§ **Exercise aim**: Exclude the pictures, then repeat exactly each line from the one containing "[5.50-6.00s]" to the final line of the records that follow.

[Saved entries]
━━━━━━━━━━
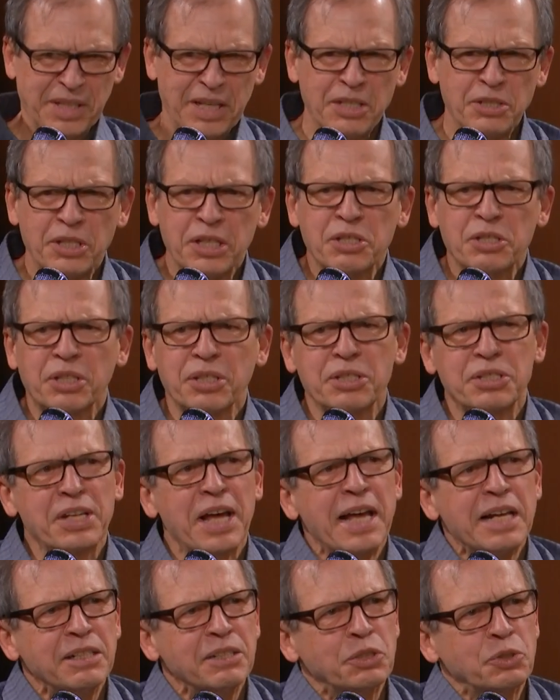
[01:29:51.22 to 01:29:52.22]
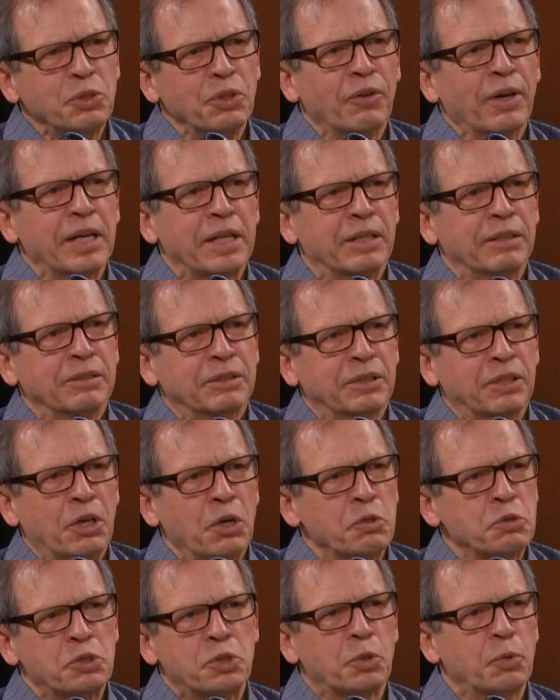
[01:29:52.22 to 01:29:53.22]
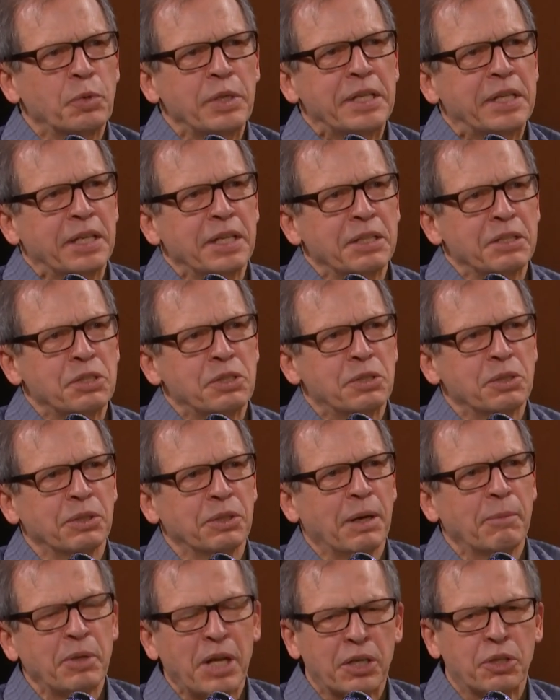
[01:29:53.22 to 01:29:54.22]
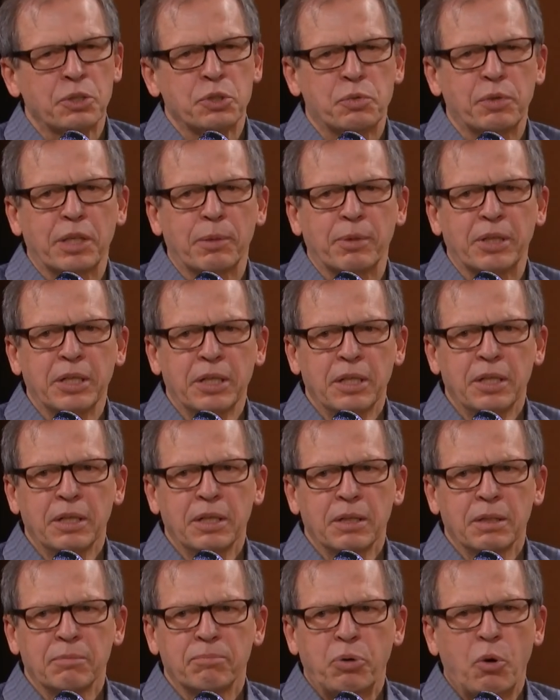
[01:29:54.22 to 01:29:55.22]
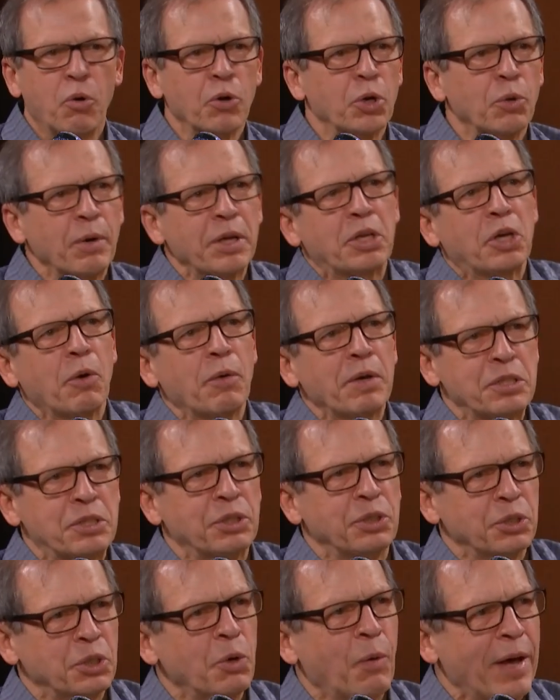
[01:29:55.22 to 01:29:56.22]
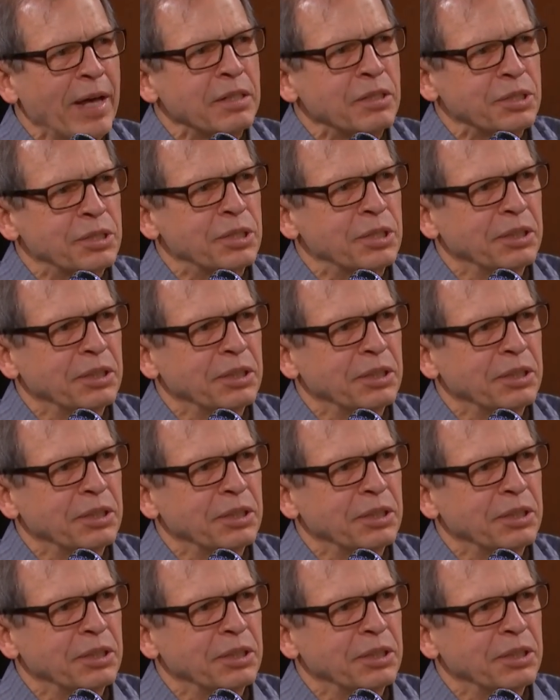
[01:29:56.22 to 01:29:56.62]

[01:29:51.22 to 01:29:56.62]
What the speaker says: is Gonzaga sort of like Costa Rica is to the I'm not Costa Rica, but Puerto Rico is to the U.S.?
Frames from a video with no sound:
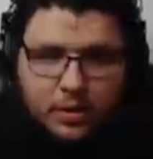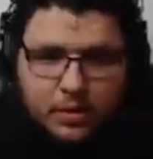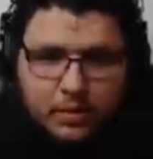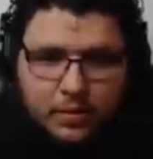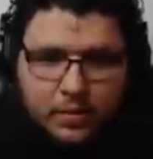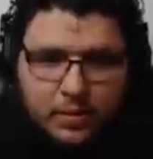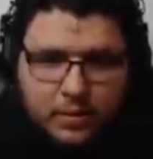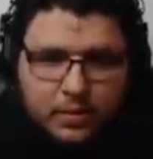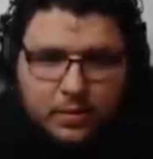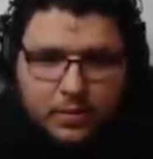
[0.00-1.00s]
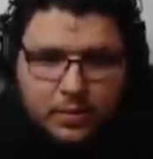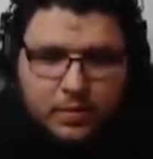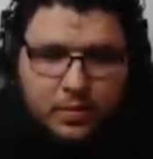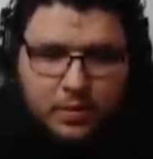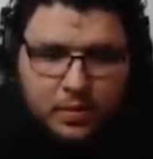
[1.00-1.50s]

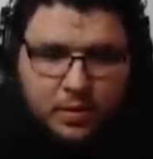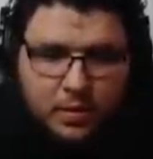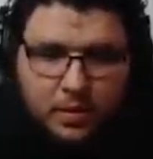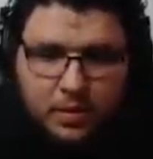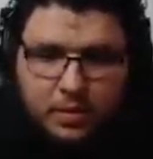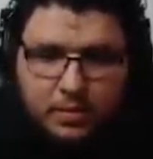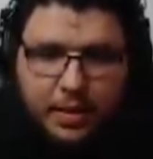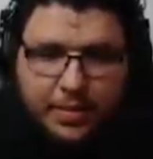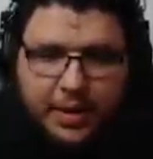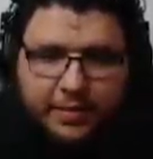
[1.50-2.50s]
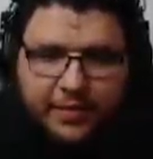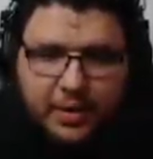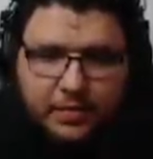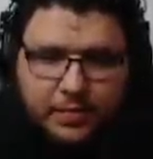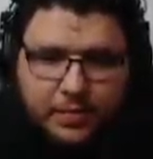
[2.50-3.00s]
you. My bad,
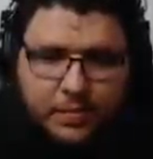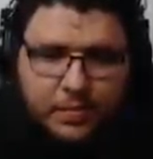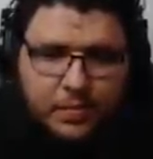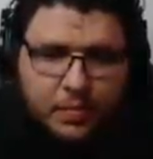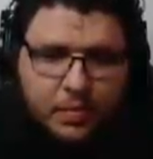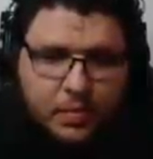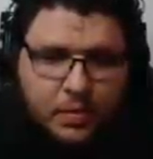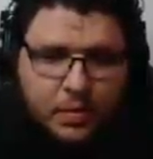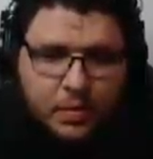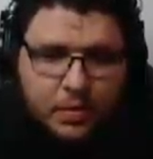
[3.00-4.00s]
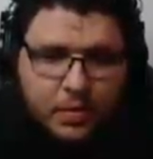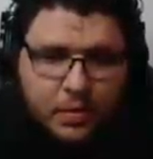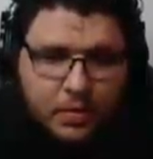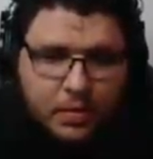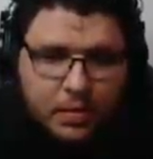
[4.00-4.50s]
Phantom. You're good.
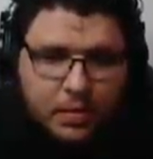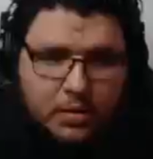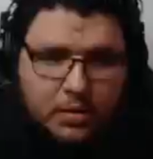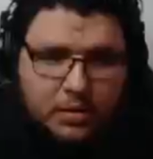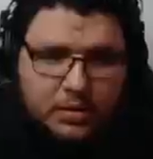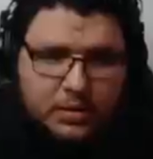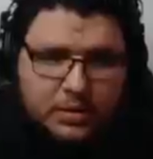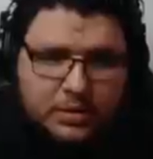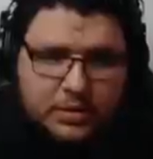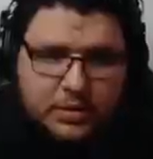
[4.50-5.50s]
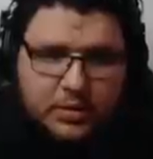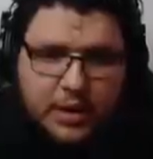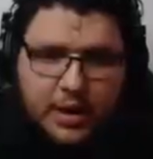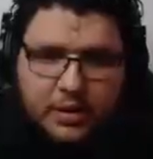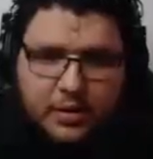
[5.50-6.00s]
Oh, it's gonna be crazy. You
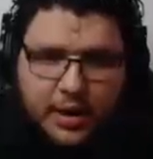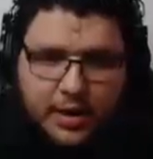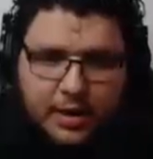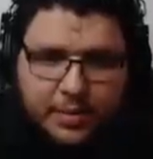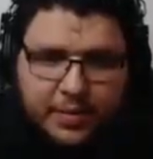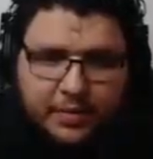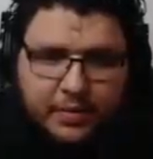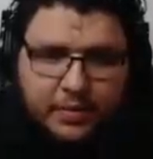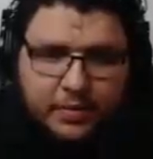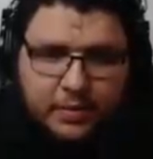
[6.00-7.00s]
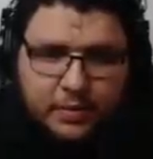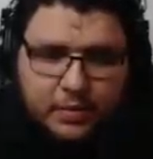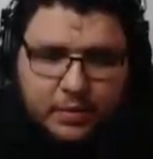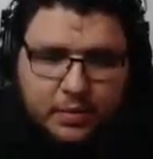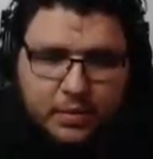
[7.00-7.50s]
got it, you got it. I believe in you.
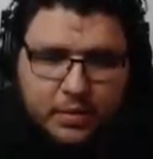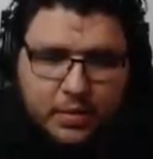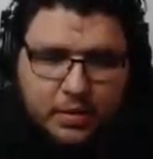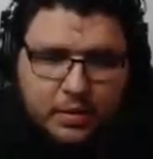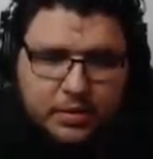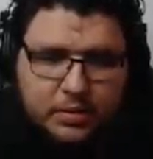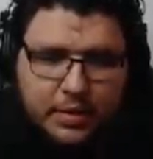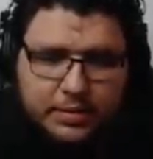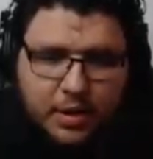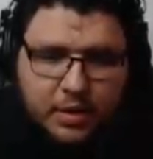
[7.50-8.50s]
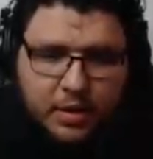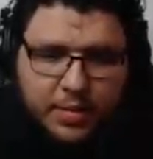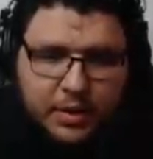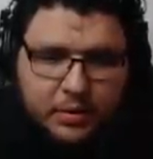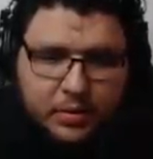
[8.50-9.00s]
Nice. That's what I'm talking
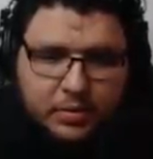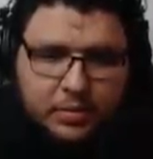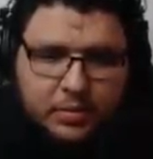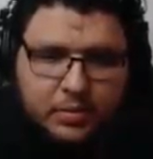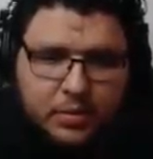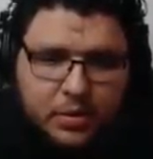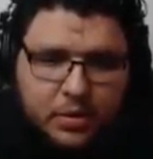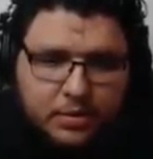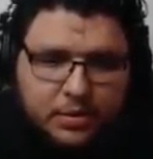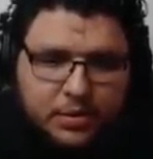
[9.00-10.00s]
about, dude. Put some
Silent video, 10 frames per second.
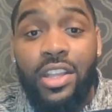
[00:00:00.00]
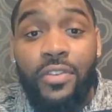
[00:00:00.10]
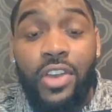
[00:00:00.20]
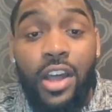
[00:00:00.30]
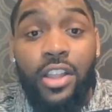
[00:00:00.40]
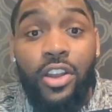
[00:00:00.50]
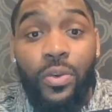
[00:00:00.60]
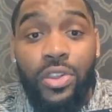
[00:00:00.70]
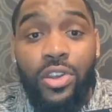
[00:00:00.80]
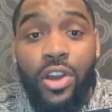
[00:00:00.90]
of color
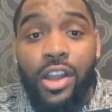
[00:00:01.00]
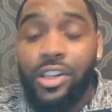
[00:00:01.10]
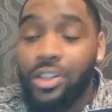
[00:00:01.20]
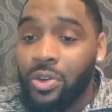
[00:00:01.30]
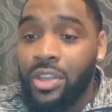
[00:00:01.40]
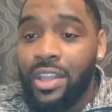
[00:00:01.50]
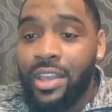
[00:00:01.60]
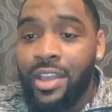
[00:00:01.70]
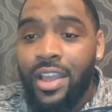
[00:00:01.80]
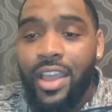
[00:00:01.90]
which are included
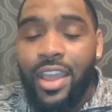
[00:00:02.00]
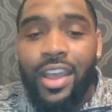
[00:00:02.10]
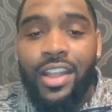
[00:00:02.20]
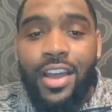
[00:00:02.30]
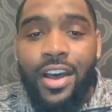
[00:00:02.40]
in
━━━━━━━━━━
§ **Your solution**:
[5.50-6.00s]
Oh, it's gonna be crazy. You
[6.00-7.00s]
[7.00-7.50s]
got it, you got it. I believe in you.
[7.50-8.50s]
[8.50-9.00s]
Nice. That's what I'm talking
[9.00-10.00s]
about, dude. Put some
Silent video, 10 frames per second.
[00:00:00.00]
[00:00:00.10]
[00:00:00.20]
[00:00:00.30]
[00:00:00.40]
[00:00:00.50]
[00:00:00.60]
[00:00:00.70]
[00:00:00.80]
[00:00:00.90]
of color
[00:00:01.00]
[00:00:01.10]
[00:00:01.20]
[00:00:01.30]
[00:00:01.40]
[00:00:01.50]
[00:00:01.60]
[00:00:01.70]
[00:00:01.80]
[00:00:01.90]
which are included
[00:00:02.00]
[00:00:02.10]
[00:00:02.20]
[00:00:02.30]
[00:00:02.40]
in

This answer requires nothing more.